There are also some receivers on ebay/Craigs list that people have removed the cards


----------



## satcrazy (Mar 16, 2011)

boba said:


> All DISH receivers have "CARDS" some are credit card size cards that slide into card slots. Some are chips built into the circuit boards of the receiver. The VIP models were produced with the last generation of chips built in so some have been updated with credit card style purple cards.
> 
> There are also some receivers on ebay/Craigs list that people have removed the cards


thanks boba

so vip's don't need the purple cards then?


----------



## Michael P (Oct 27, 2004)

satcrazy said:


> thanks boba
> 
> so vip's don't need the purple cards then?


It depends on the model. I have a 622, it needs the purple card because the chip was made before the latest revision of the encryption.

When my 622 was new it did not need a card. Then one day that version of the encryption was hacked which necessitated the distribution of the "purple cards". I have since had 2 replacement 622' both were shipped with a purple card in the slot.

Someone with a 722 or 922 can tell you if those need a purple card as well.


----------



## P Smith (Jul 25, 2002)

satcrazy said:


> thanks boba
> 
> so vip's don't need the purple cards then?


Nope. It's need latest card, regardless if it embedded or credit card type [S19...].

H2k using G4 (gray) card [S28...] for example because the model doesn't have embedded SC. 
While current J (client) doesn't require SC, it has side slot for 'mini' SC (like GSM smartphone) for future [independent] functioning.


----------



## satcrazy (Mar 16, 2011)

My original 222k, and replaced 222k both had no card, so it must have the current chip then.

thanks


----------



## P Smith (Jul 25, 2002)

Press Info button twice - you'll see the Rxxx and Sxxxx numbers; Sxxx means your box have it. Embedded or not, but without the card your DVR/receiver is dumb.


----------



## satcrazy (Mar 16, 2011)

P Smith said:


> Press Info button twice - you'll see the Rxxx and Sxxxx numbers; Sxxx means your box have it. Embedded or not, but without the card your DVR/receiver is dumb.

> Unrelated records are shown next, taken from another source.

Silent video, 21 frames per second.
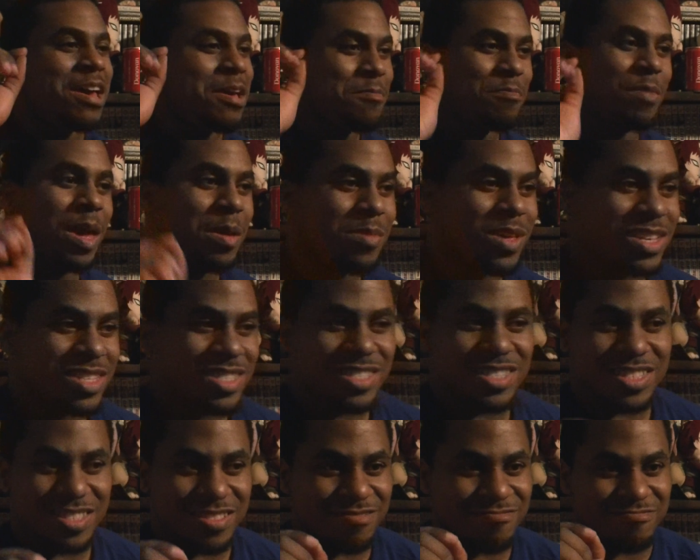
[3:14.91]
Maybe it's
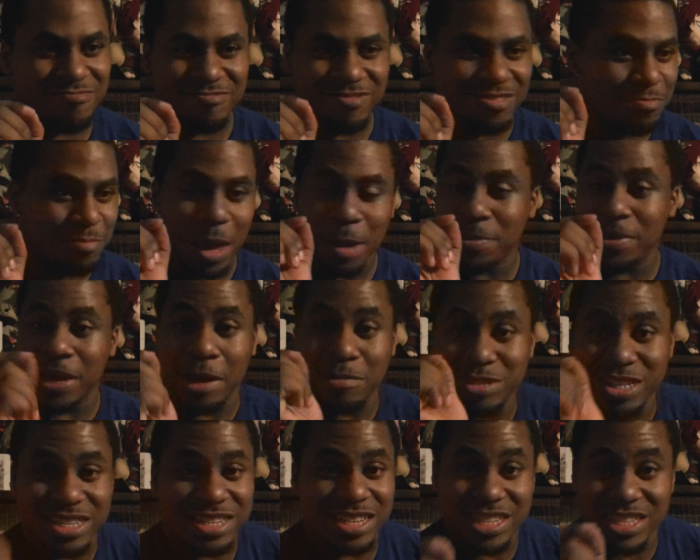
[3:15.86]
maybe I'm
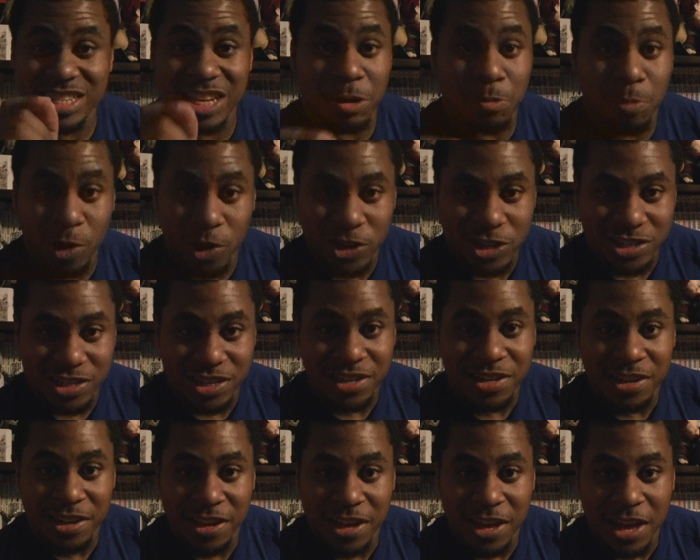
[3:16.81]
just a sick person,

Well, in system info, I see smart card ID with a series of numbers and letters following it. This must be what you are talking about.


----------



## P Smith (Jul 25, 2002)

That's right; on next screens you can see additional SC info: ROM version like DNASP256 and updates level like Dsh07.


----------



## bnborg (Jun 3, 2005)

P Smith said:


> Press Info button twice - you'll see the Rxxx and Sxxxx numbers; Sxxx means your box have it. Embedded or not, but without the card your DVR/receiver is dumb.


Menu button twice is what works on my 722K.


----------



## satcrazy (Mar 16, 2011)

P,

All that info is on the same screen, but I see what you are talking about now. 

Thanks

and, yes you can access this with a double click on menu.


----------